**WORK ORDER**.
Write every line of the material again exactly, with no pictures in the copy.

**DATASET EXTRACT**.
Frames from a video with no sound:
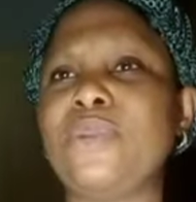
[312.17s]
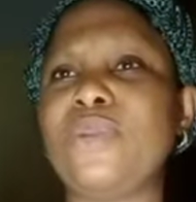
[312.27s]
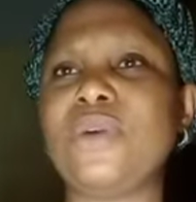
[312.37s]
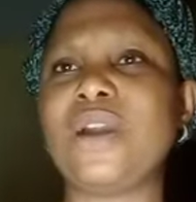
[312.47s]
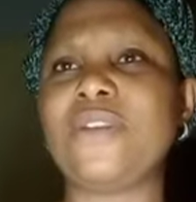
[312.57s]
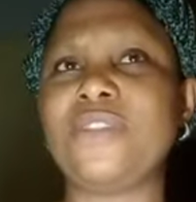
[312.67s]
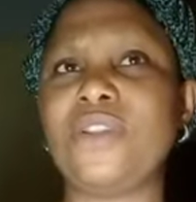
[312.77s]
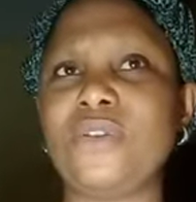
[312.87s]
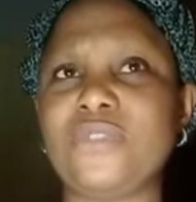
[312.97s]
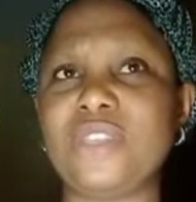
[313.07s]
have a
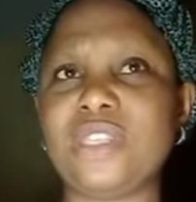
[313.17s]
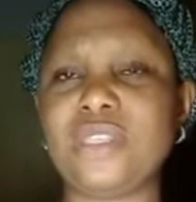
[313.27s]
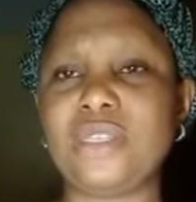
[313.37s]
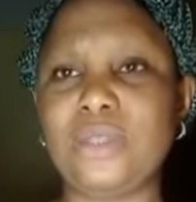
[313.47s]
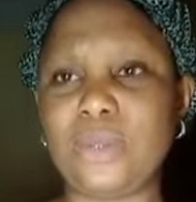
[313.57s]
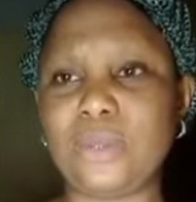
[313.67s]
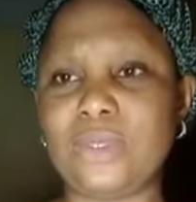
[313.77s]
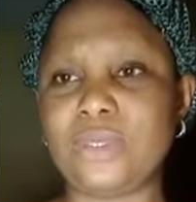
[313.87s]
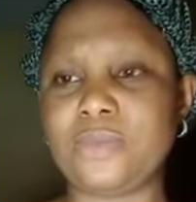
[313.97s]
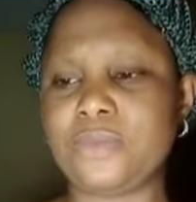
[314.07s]
lot of things it
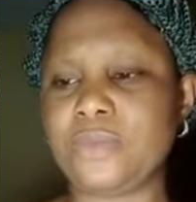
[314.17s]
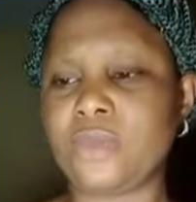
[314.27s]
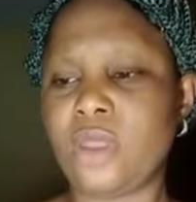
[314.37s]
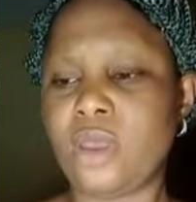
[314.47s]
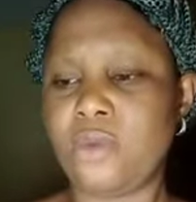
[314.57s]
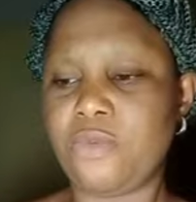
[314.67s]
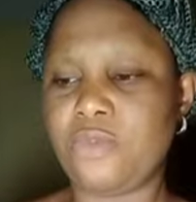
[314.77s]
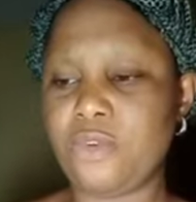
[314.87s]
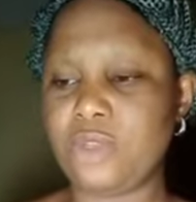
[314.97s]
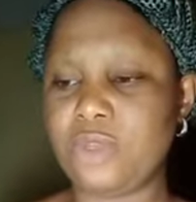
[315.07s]
does.
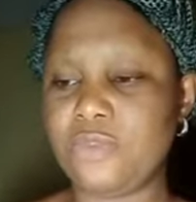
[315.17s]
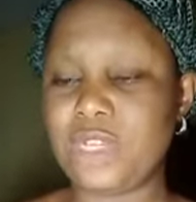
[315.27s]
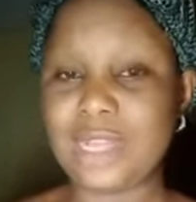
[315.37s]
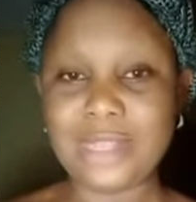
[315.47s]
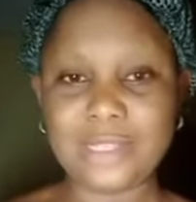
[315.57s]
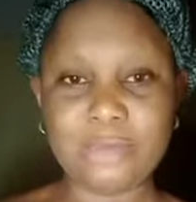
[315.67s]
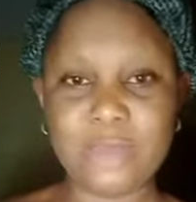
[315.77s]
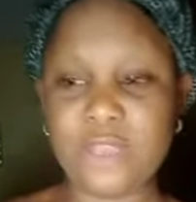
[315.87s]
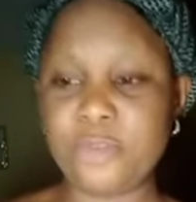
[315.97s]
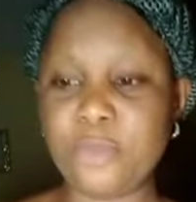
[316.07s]
For the nightmare,
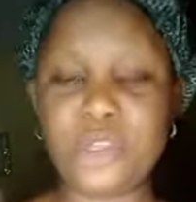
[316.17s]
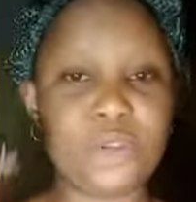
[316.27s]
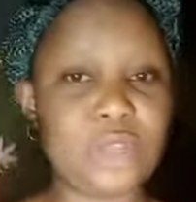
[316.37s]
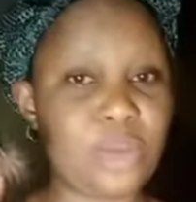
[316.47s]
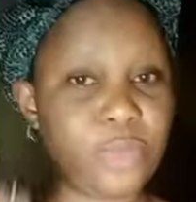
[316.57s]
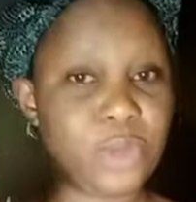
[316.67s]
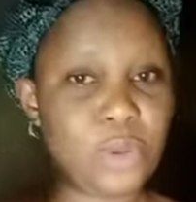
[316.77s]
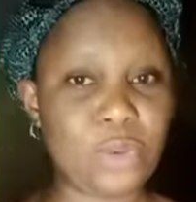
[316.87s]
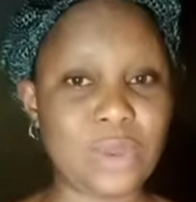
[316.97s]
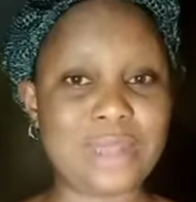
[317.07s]
if you put it under your
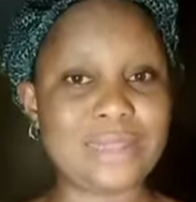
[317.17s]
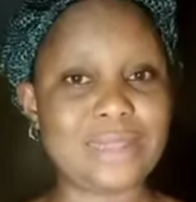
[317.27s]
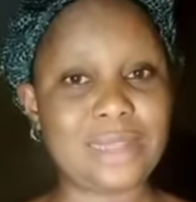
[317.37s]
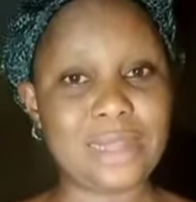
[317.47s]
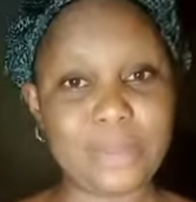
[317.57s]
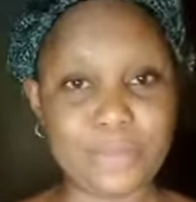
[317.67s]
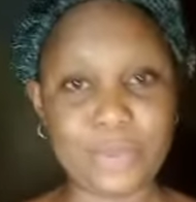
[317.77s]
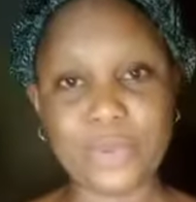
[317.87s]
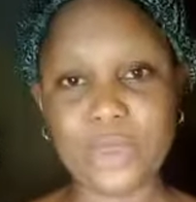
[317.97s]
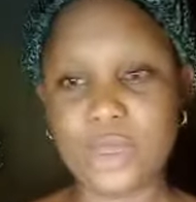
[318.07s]
pillow and sleep,
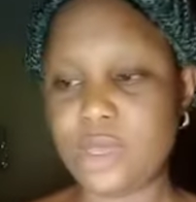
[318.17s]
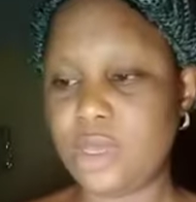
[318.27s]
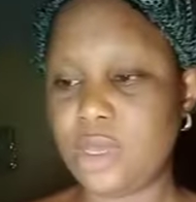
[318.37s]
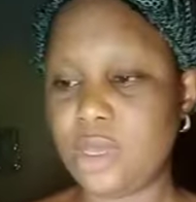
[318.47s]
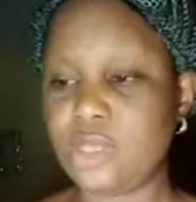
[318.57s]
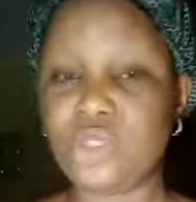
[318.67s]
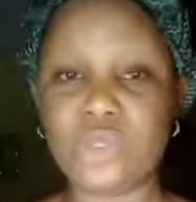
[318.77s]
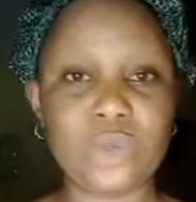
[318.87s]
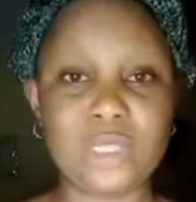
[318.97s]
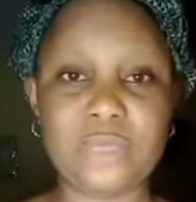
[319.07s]

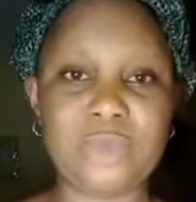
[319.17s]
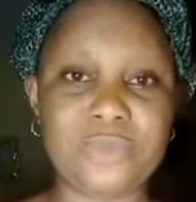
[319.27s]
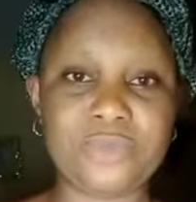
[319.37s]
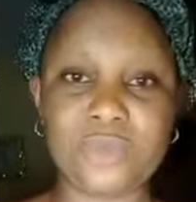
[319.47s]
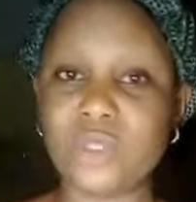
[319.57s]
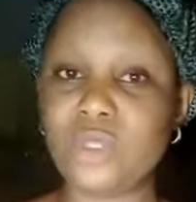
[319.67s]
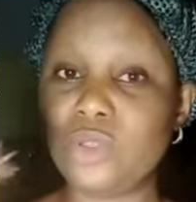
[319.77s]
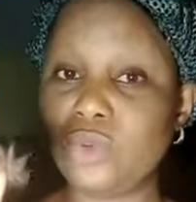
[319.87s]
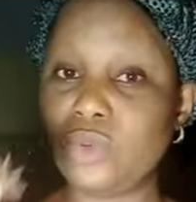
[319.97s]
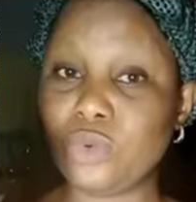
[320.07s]
trust me,
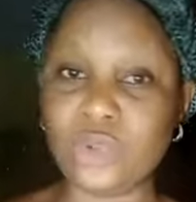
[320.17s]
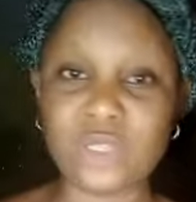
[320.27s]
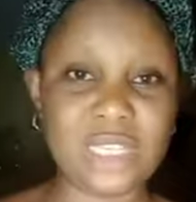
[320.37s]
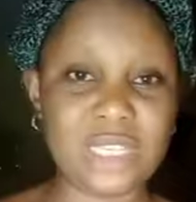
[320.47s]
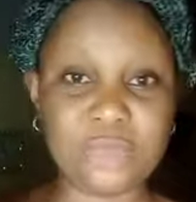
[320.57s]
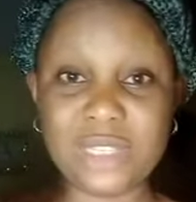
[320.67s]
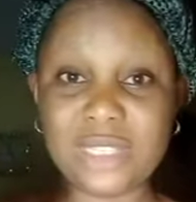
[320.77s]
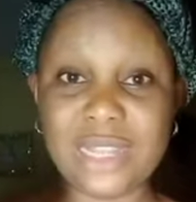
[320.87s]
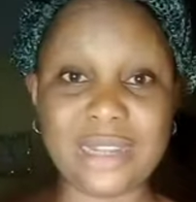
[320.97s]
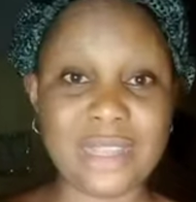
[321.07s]
you will not experience
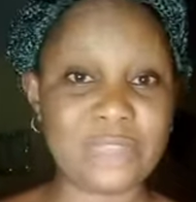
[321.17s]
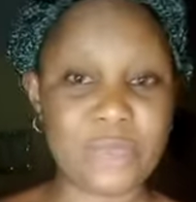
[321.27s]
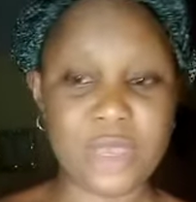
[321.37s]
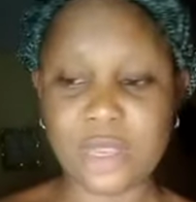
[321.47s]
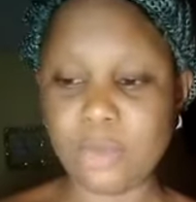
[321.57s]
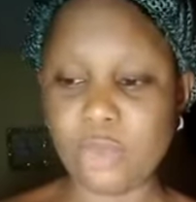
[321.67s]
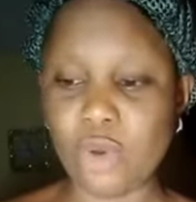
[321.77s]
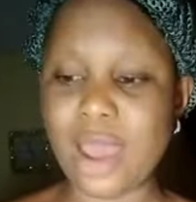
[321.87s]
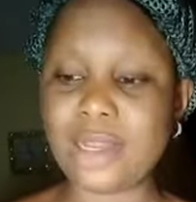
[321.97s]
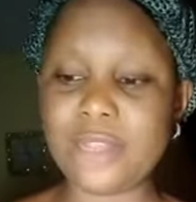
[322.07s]
that nightmare anymore.
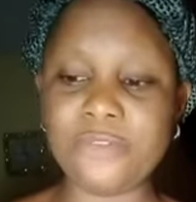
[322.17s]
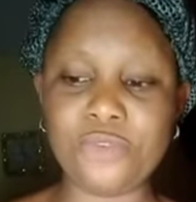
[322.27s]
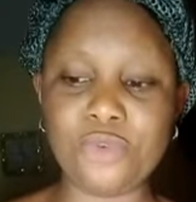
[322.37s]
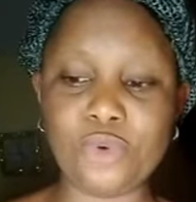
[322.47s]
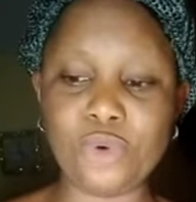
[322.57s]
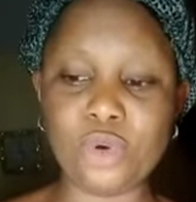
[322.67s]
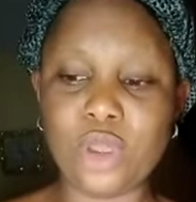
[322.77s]
And if you're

**SOLVED EXERCISE**.
Frames from a video with no sound:
[312.17s]
[312.27s]
[312.37s]
[312.47s]
[312.57s]
[312.67s]
[312.77s]
[312.87s]
[312.97s]
[313.07s]
have a
[313.17s]
[313.27s]
[313.37s]
[313.47s]
[313.57s]
[313.67s]
[313.77s]
[313.87s]
[313.97s]
[314.07s]
lot of things it
[314.17s]
[314.27s]
[314.37s]
[314.47s]
[314.57s]
[314.67s]
[314.77s]
[314.87s]
[314.97s]
[315.07s]
does.
[315.17s]
[315.27s]
[315.37s]
[315.47s]
[315.57s]
[315.67s]
[315.77s]
[315.87s]
[315.97s]
[316.07s]
For the nightmare,
[316.17s]
[316.27s]
[316.37s]
[316.47s]
[316.57s]
[316.67s]
[316.77s]
[316.87s]
[316.97s]
[317.07s]
if you put it under your
[317.17s]
[317.27s]
[317.37s]
[317.47s]
[317.57s]
[317.67s]
[317.77s]
[317.87s]
[317.97s]
[318.07s]
pillow and sleep,
[318.17s]
[318.27s]
[318.37s]
[318.47s]
[318.57s]
[318.67s]
[318.77s]
[318.87s]
[318.97s]
[319.07s]

[319.17s]
[319.27s]
[319.37s]
[319.47s]
[319.57s]
[319.67s]
[319.77s]
[319.87s]
[319.97s]
[320.07s]
trust me,
[320.17s]
[320.27s]
[320.37s]
[320.47s]
[320.57s]
[320.67s]
[320.77s]
[320.87s]
[320.97s]
[321.07s]
you will not experience
[321.17s]
[321.27s]
[321.37s]
[321.47s]
[321.57s]
[321.67s]
[321.77s]
[321.87s]
[321.97s]
[322.07s]
that nightmare anymore.
[322.17s]
[322.27s]
[322.37s]
[322.47s]
[322.57s]
[322.67s]
[322.77s]
And if you're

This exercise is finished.